Les-chiens-de-Riga_2Il est toujours bon d'attraper un Mankell quand l'été se fait attendre, et dans tous les autres cas aussi. On a droit ici encore à du solide et à de l'ouvragé avec cette enquête trépidante menée par le toujours valeureux Wallander. Cette fois, l'intrigue va l'emmener direct en Lettonie, pour une confrontation avec la dure loi politique de l'après Mur de Berlin ; l'occasion pour Mankell d'affiner son personnage encore récent à cette époque, et de lui donner ce caractère qu'on aimera particulièrement par la suite :  Wallander est un inculte, en tout cas n'est certainement pas un intellectuel, et n'a pas vraiment sa place dans le monde actuel. Desespéré par la noirceur de ses contemporains, dépassé par la violence du monde, candide face aux réalités du monde en-dehors de sa petite ville d'Ystad, il est une sorte de réac instinctif, certes brillant et courageux, mais aussi déconnecté du monde. Ca rend le personnage très vivant, et du coup ojn éprouve les aléas de son enquête avec la même dureté que lui, Mankell sachant très bien nous mettre au même niveau que son enquêteur. On n'a jamais de temps d'avance sur Wallander, on subit les mêmes errances et les mêmes triomphes.

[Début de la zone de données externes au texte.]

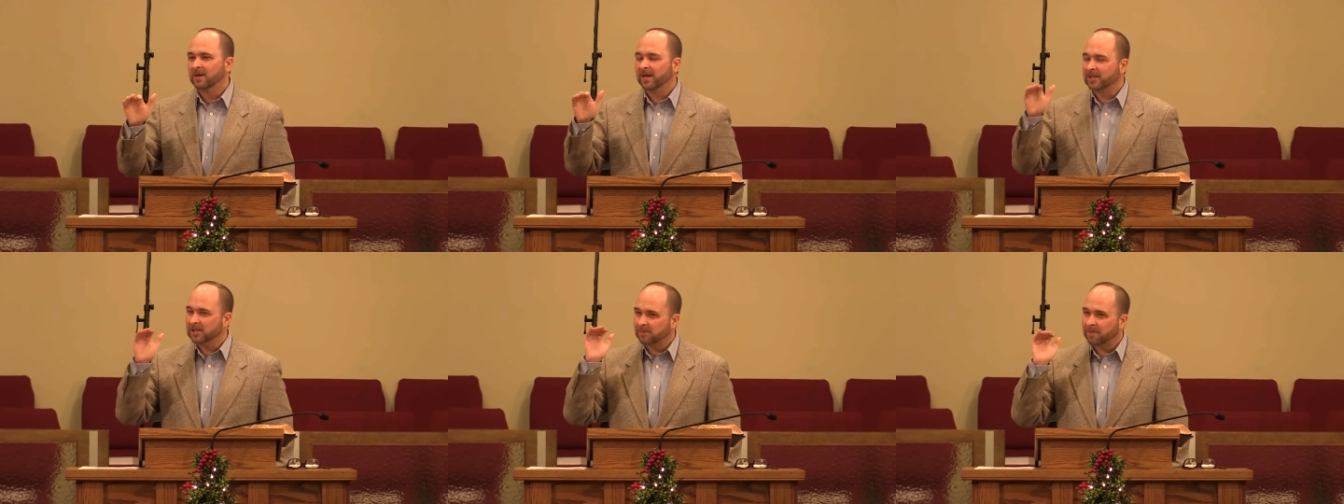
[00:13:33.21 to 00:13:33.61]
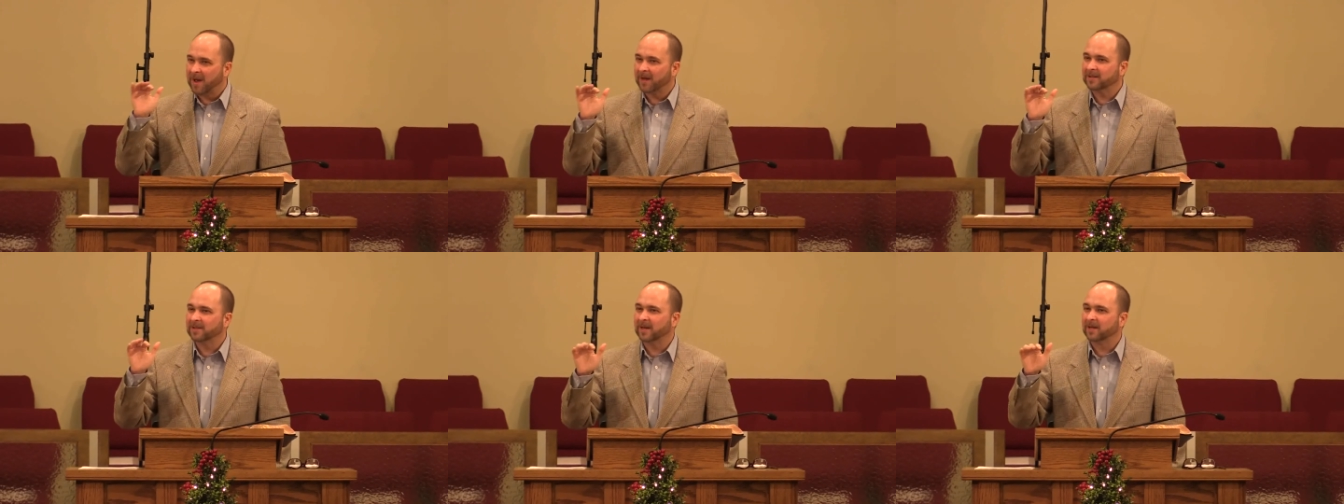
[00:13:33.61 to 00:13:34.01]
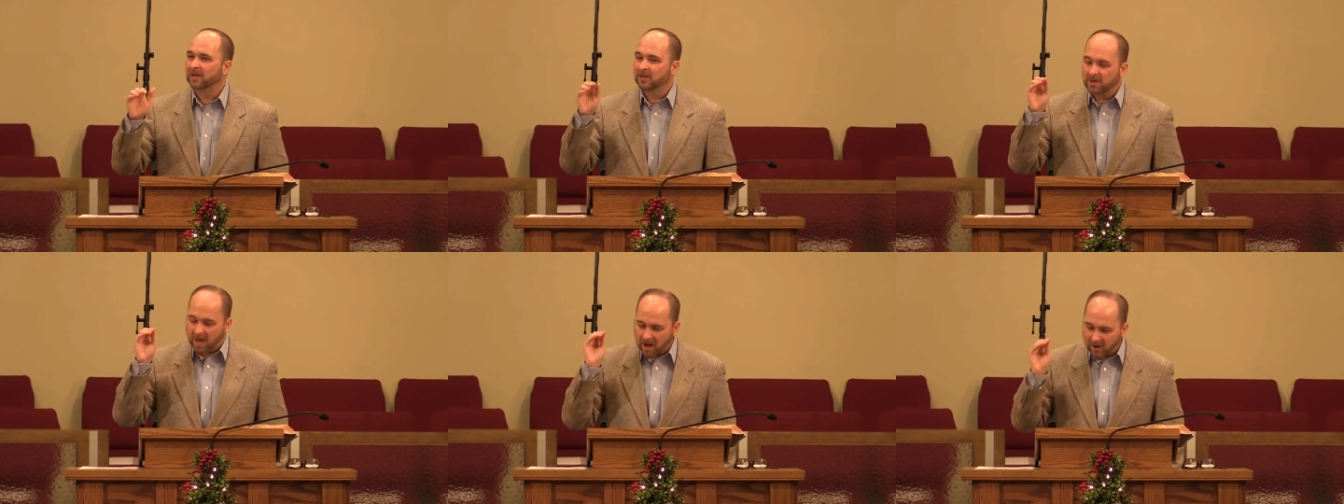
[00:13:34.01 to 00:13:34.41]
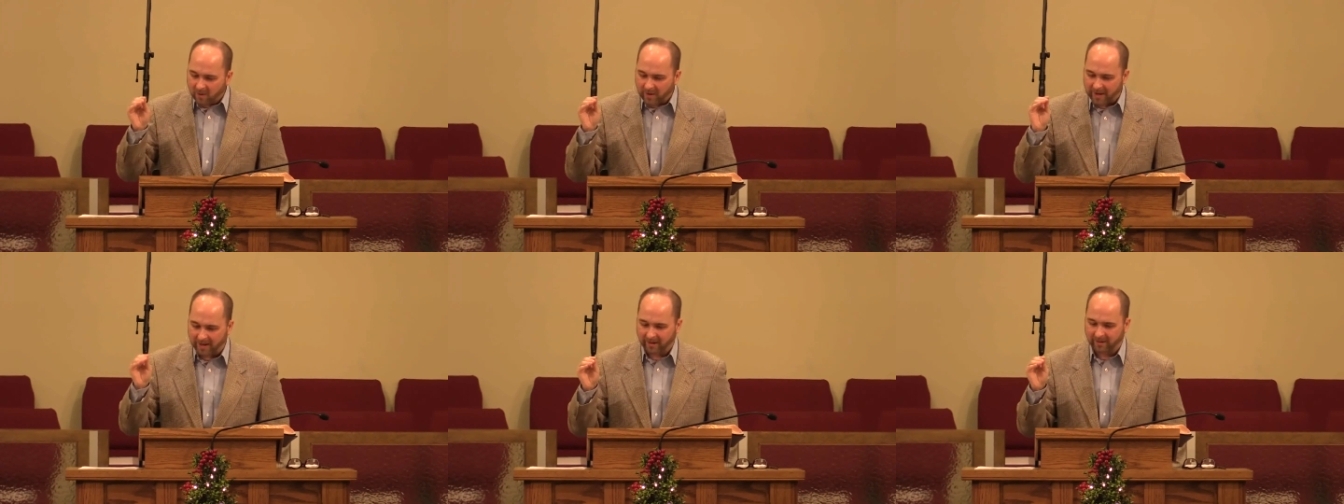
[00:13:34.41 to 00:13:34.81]
expecting,
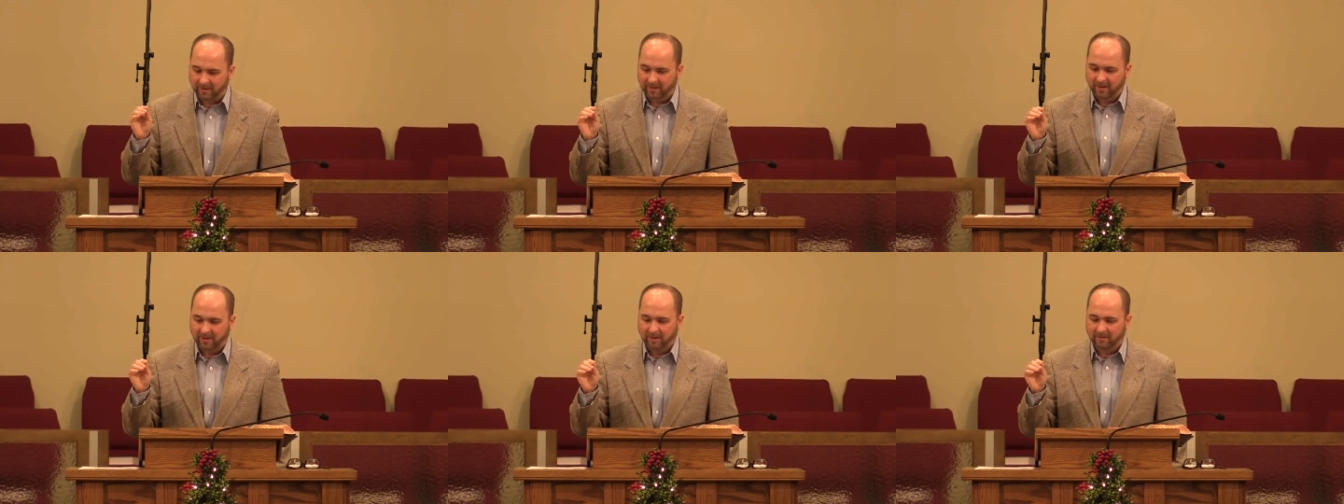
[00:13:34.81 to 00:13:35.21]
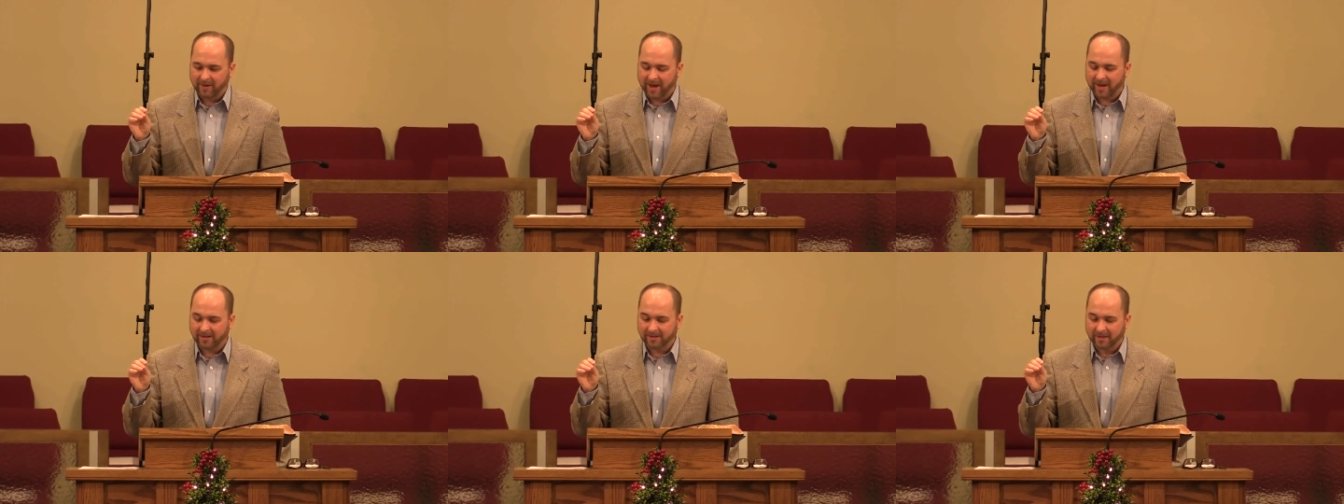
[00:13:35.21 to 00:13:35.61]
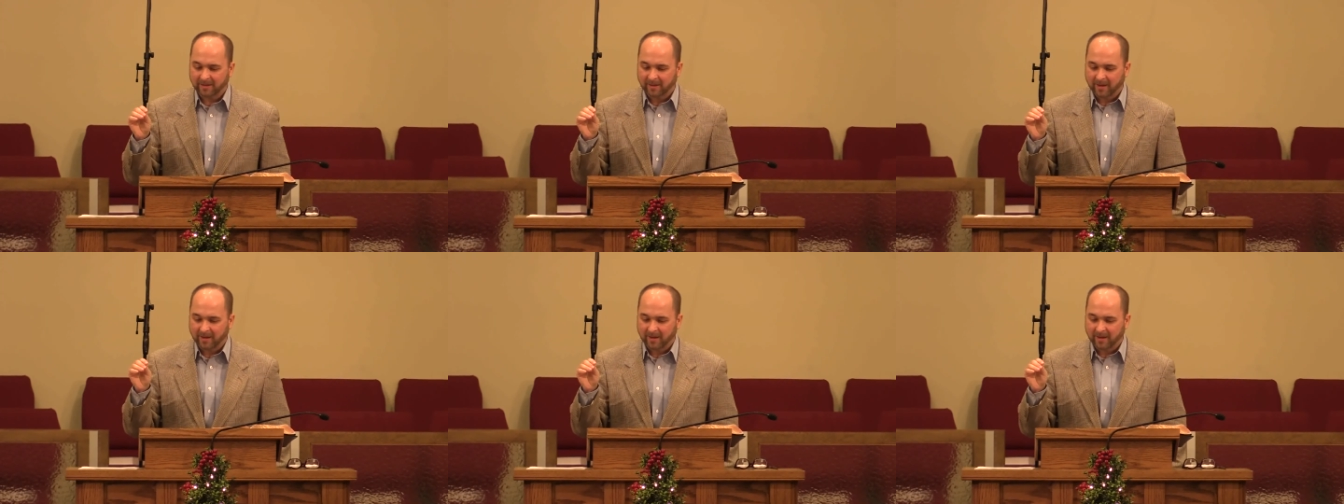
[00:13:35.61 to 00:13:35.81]
knowing that,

C'est d'ailleurs un roman très linéaire que celui-ci. Contrairement aux trames plus complexes qui seront la marque des polars futurs de l'auteur, pas de flashs-back, pas de changement de point de vue, pas de trame parrallèle : on reste dans le récit en ligne droite. L'enquête y gagne en simplicité et en "pureté", mais c'est vrai que ce n'est du coup pas le meilleur opus ; ça aurait peut-être mérité un peu plus de complexité dans la construction en tout cas. Baste : on passe encore un moment douillet auprès de notre inspecteur nordique, et c'est un plaisir sans nuance que de chercher avec lui qui donc, diable diable, a tué ces deux messieurs à cravate en pleine mer dans un canot de sauvetage à la dérive. Beau travail d'établi.